Dataset items |

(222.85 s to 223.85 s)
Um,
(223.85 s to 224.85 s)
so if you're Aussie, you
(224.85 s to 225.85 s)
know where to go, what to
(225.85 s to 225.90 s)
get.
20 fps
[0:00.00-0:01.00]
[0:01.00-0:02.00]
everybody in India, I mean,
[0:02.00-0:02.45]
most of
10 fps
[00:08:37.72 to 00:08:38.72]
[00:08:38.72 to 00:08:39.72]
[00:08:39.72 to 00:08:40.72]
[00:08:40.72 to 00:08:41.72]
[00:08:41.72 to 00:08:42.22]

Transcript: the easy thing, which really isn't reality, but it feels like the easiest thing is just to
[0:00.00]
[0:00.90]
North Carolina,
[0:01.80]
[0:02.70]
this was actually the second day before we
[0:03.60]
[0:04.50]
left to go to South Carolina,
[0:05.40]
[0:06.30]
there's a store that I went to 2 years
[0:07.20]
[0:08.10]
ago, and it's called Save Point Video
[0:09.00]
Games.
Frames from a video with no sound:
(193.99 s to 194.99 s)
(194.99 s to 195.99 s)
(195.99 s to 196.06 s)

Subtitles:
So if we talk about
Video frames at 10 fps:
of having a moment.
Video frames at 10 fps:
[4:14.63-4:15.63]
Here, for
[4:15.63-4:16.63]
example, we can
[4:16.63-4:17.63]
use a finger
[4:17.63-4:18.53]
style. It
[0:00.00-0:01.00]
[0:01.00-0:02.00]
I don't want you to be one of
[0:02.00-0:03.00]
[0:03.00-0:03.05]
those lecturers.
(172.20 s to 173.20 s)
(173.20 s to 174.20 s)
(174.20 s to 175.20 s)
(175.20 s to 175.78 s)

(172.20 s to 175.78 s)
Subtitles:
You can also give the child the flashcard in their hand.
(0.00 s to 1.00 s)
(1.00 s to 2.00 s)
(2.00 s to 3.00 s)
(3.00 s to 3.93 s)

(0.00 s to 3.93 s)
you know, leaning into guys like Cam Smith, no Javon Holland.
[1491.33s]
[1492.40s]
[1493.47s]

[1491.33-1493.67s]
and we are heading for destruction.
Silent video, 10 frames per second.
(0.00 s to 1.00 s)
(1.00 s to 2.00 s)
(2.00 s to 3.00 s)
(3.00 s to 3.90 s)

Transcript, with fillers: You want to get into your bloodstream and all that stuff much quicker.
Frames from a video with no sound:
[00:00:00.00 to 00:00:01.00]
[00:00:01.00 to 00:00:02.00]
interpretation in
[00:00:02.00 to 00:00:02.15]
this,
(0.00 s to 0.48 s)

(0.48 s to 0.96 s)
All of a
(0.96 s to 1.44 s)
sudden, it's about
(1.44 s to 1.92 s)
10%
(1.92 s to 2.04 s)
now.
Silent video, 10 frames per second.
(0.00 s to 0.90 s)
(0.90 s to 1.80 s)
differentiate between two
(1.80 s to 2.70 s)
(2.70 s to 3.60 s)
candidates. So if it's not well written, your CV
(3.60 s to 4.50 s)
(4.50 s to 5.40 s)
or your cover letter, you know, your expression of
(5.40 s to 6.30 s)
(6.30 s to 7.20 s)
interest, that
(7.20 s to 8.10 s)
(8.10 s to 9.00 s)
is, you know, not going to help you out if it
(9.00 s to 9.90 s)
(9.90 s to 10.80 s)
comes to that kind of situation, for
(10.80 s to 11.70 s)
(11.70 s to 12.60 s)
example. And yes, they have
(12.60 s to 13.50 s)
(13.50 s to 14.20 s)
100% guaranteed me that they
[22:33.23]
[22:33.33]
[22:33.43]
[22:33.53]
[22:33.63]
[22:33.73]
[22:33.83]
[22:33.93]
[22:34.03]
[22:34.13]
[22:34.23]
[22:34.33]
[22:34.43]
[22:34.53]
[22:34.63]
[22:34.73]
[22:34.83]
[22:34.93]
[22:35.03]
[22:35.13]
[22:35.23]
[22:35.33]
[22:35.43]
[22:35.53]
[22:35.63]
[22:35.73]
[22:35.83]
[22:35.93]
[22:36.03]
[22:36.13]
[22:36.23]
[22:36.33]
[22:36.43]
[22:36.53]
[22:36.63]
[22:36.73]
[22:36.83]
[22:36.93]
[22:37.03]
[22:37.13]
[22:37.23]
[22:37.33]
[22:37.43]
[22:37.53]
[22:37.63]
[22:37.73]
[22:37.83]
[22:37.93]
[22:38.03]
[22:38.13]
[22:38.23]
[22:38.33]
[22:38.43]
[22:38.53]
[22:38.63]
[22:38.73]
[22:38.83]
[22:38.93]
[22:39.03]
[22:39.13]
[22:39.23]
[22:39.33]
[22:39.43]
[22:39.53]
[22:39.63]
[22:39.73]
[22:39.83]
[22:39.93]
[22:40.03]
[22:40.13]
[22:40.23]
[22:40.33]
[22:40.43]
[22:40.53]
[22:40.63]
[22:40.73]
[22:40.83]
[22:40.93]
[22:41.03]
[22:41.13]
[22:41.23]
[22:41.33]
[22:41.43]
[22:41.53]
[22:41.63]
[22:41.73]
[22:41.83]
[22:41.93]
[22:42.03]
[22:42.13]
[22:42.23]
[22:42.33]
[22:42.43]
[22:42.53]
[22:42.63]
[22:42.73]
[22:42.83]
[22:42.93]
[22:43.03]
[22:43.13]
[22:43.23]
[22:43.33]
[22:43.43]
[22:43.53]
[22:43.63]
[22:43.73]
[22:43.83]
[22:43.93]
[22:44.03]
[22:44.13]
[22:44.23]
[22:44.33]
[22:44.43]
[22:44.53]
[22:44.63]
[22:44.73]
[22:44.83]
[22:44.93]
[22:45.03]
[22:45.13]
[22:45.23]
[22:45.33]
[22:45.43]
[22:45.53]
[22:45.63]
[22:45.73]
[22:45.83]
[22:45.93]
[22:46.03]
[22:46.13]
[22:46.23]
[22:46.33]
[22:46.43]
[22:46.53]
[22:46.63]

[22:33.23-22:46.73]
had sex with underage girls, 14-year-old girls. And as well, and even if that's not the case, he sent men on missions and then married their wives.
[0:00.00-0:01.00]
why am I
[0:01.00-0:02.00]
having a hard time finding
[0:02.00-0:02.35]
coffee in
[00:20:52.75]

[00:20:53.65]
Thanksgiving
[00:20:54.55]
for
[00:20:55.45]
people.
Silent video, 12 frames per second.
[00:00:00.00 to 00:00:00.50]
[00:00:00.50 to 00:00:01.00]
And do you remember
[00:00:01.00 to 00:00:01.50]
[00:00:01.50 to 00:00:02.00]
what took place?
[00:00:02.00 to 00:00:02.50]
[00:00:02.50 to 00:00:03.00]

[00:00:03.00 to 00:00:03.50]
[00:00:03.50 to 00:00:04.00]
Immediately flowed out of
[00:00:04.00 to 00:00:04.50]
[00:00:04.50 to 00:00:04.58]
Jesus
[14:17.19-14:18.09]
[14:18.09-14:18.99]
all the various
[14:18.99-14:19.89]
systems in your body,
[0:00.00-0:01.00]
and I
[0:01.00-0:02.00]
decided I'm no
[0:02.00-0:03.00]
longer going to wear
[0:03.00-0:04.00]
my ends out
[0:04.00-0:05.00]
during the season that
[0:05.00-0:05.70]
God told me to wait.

REQUIREMENT |
List each line of the records that holds the string "Transcript".

SOLUTION FOR THIS TASK |
Transcript: the easy thing, which really isn't reality, but it feels like the easiest thing is just to
Transcript, with fillers: You want to get into your bloodstream and all that stuff much quicker.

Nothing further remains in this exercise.